The occurrence of AMI was higher among in-patients with malaria compared to in-patients without malaria from 1995 to 1998. [Tables 1 and 2]. Out of 22 cases of AMI among patients with malaria, 13 patients had P. falciparum malaria, two patients had P. vivax malaria, and seven patients had mixed malaria (P. falciparum + P. vivax).

Table 1

Year-wise and cumulative analysis of occurrence of acute myocardial infarction among patients with malaria and acute myocardial infarction among all other in-patients for four years

Year	AMI among malaria inpatients (n = 22) (%)	AMI among all inpatients (other than due to malaria) (n = 309) (%)	P value
1995	9/365 (2.47)	96/11005 (0.87)	< 0.001
1996	6/465 (1.29)	97/11113 (0.87)	< 0.001
1997	4/418 (0.96)	75/8646 (0.87)	Not significant
1998	3/238 (1.06)	47/6624 (0.71)	Not significant
Total	22/1531 (1.43)	309/37388 (0.82)	< 0.05

AMI: Acute myocardial infarction

Table 2

Demographic profile of acute myocardial infarction among patients with malaria and acute myocardial infarction among all other in-patients

	AMI among malaria in-patients (n = 22)	AMI among all in-patients (other than due to malaria) (n = 309)
Age (years)	53.05 ± 5	56.20 ± 5
Sex (M:F)	3.67:1	4.43:1

AMI: Acute myocardial infarction

The pathophysiological link between myocardial damage and malaria has been described in literature.[3679] Adhesion of parasitized red blood cells to the endothelium of myocardial capillaries has been shown in monkeys and man.[39] Ischemia, acidosis, toxic effects of substances similar to P. falciparum glycosyl-phosphatidyl-inositol or Plasmodium-triggered mechanisms such as apoptosis may be responsible for myocardial damage.[6] Raised catecholamine has been found in malaria, which may induce vasoconstriction, resulting in myocardial damage.[3]

An interesting observation was the gradual reduction in occurrence of AMI as the years progressed. While the occurrence of AMI among all in-patients without malaria remained stable at about 0.8% over the study period, the occurrence of AMI among patients with malaria decreased from 2.4% in 1995, when there was a resurgence of malaria in Mangalore, to 1.1% in 1998. This might be because of the gradual development of immunity in this area as the population was continuously exposed to the malarial parasite. In hyper endemic malarial areas patients could tolerate high parasite density, even up to 20-30%, often without clinical symptoms, advocating looking for cardiac complications in non-immune individuals suffering from malaria.

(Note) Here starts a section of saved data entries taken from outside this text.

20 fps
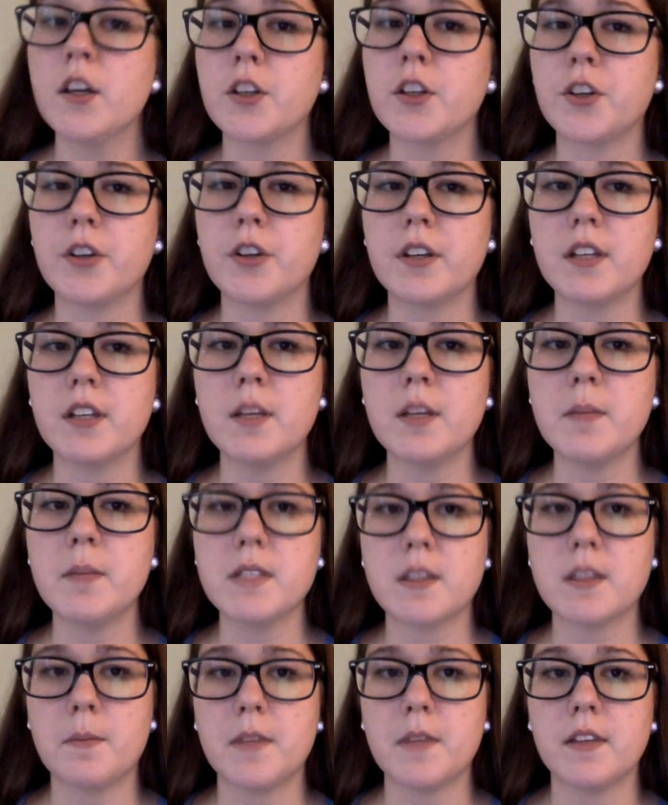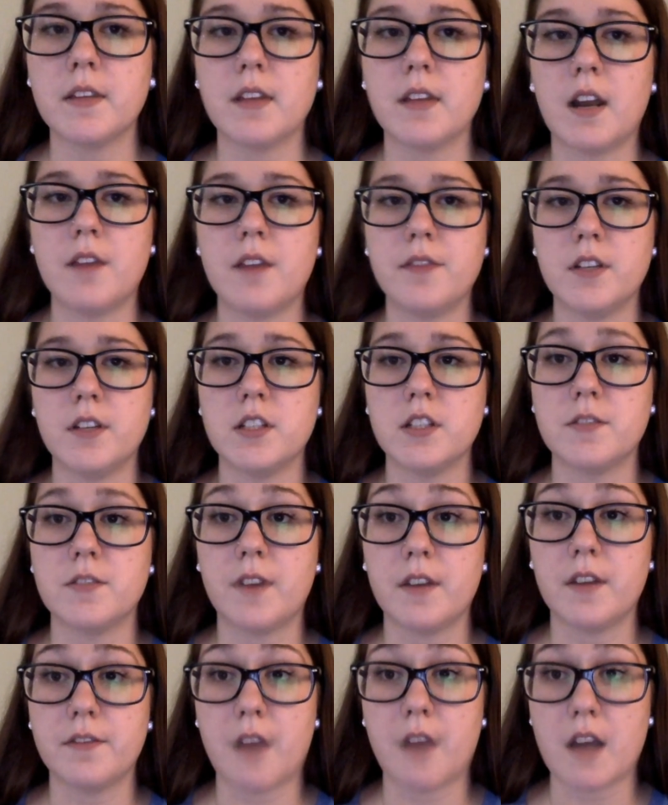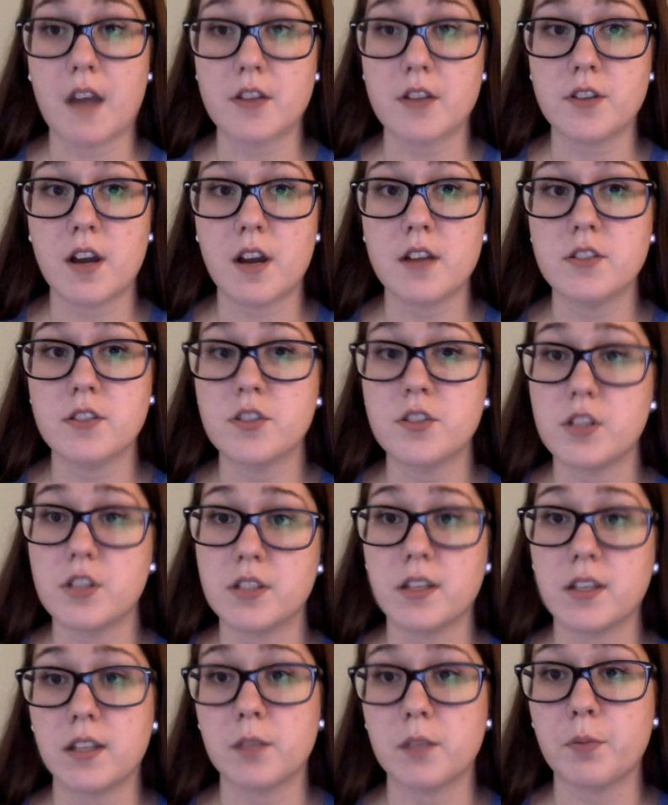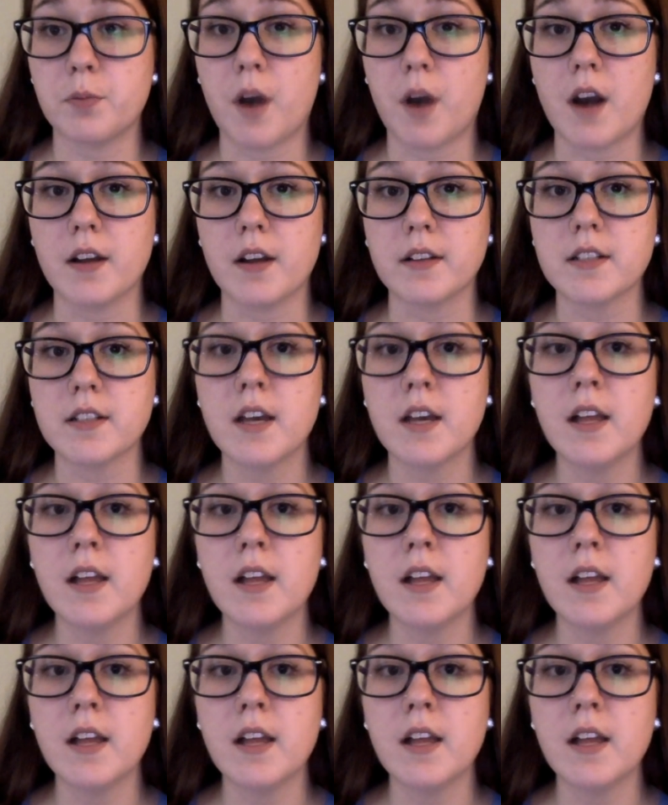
Curriculum is something that I feel is very factorized, just like the product.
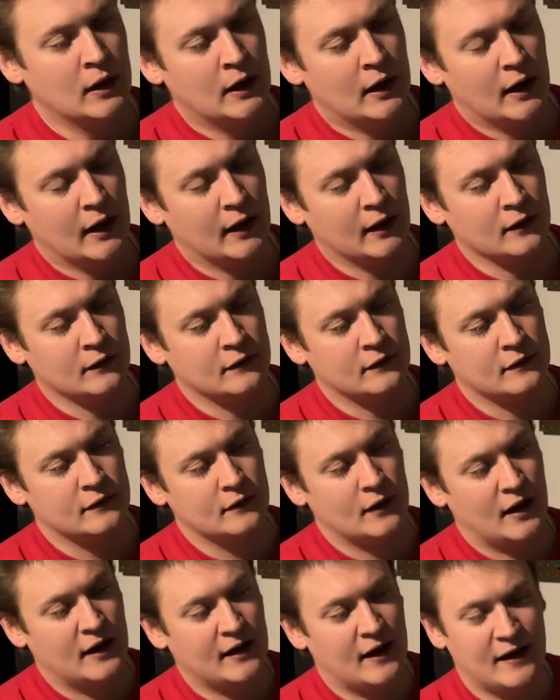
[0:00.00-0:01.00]
And
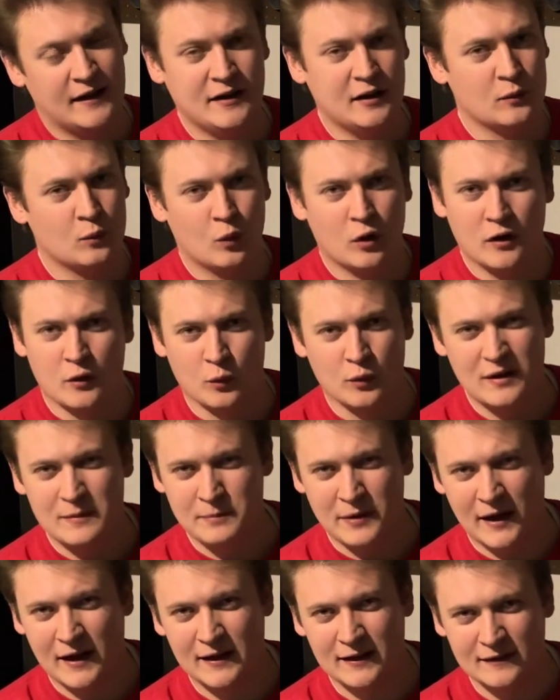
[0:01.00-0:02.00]
I didn't want to
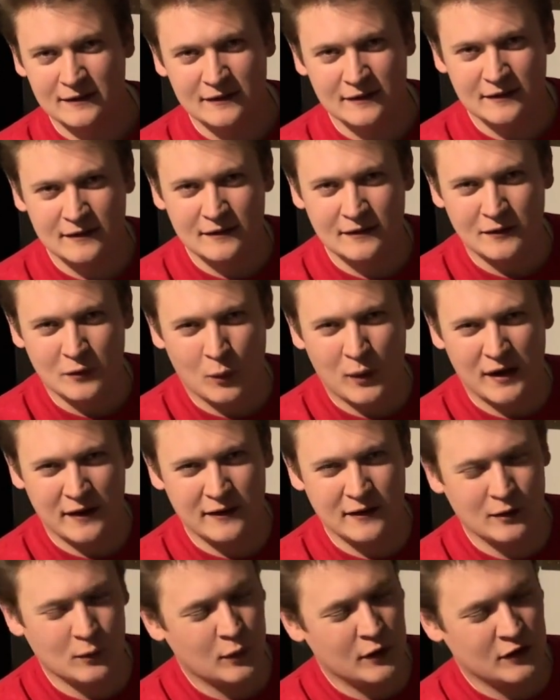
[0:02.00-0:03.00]
repaint it the way
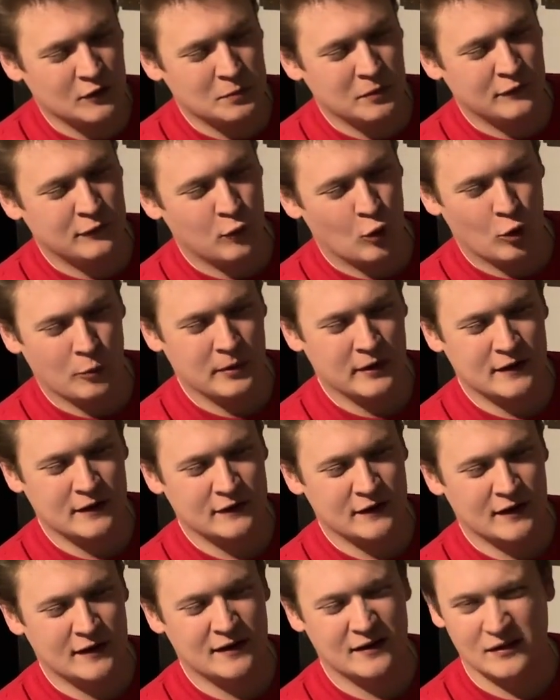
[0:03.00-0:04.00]
that it was before because
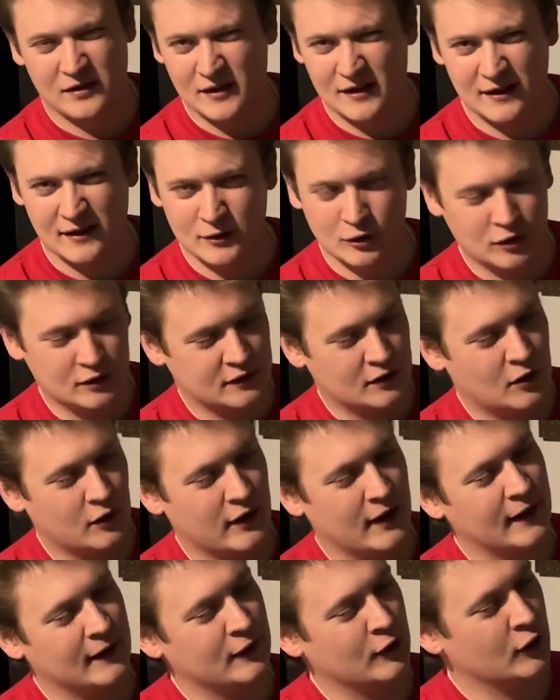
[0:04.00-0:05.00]
I didn't think it looked all
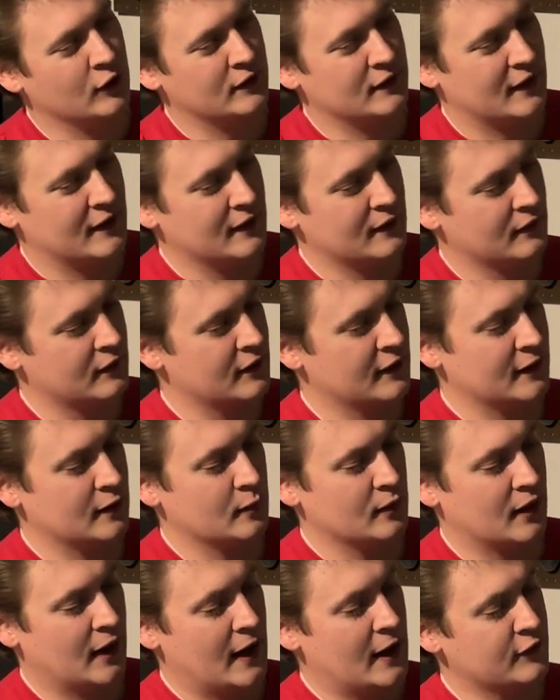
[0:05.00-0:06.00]
that good and I didn't think it
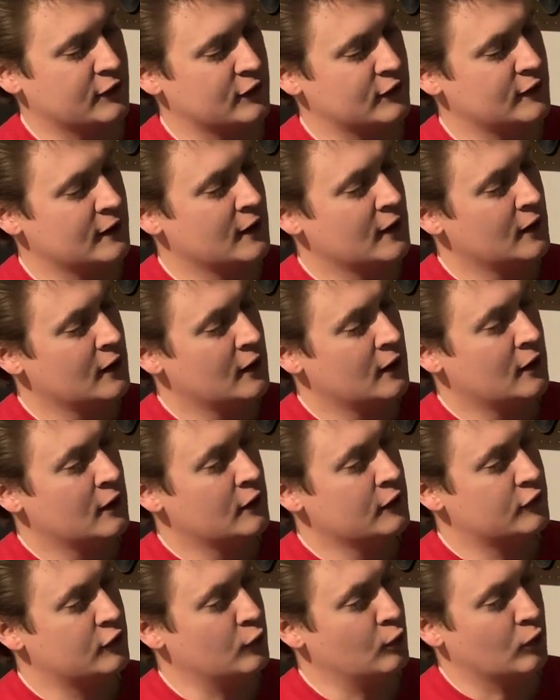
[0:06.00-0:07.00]
would last
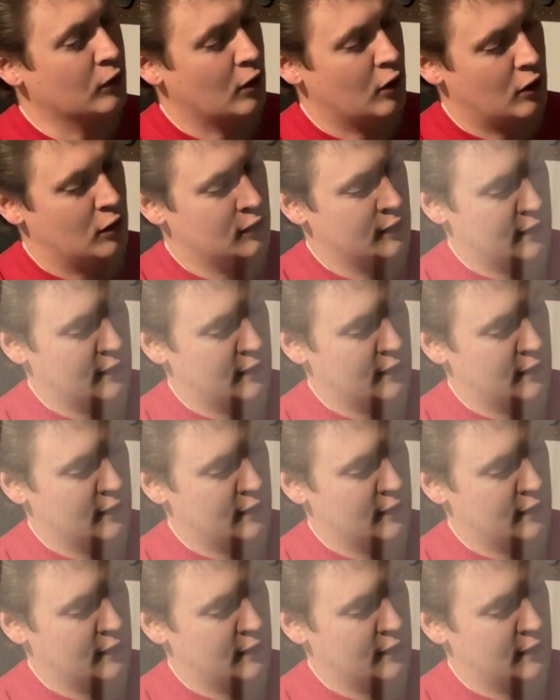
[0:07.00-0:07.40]
too long.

Although this observation does not imply a cause-effect relationship, temporal changes over the four years and a possible biological explanation from the previous studies[367] suggest that malaria could have been the cause of the higher occurrence of AMI in this group. We provide the first study in a hospital setting, demonstrating the cardiac complications, that is, acute myocardial infarction, in malaria.

Further prospective research could provide more details. In conclusion, we propose that AMI should be regarded as an important clinical complication of malaria. This is of importance, as it is known that some of the anti-malarial drugs also depress cardiovascular function.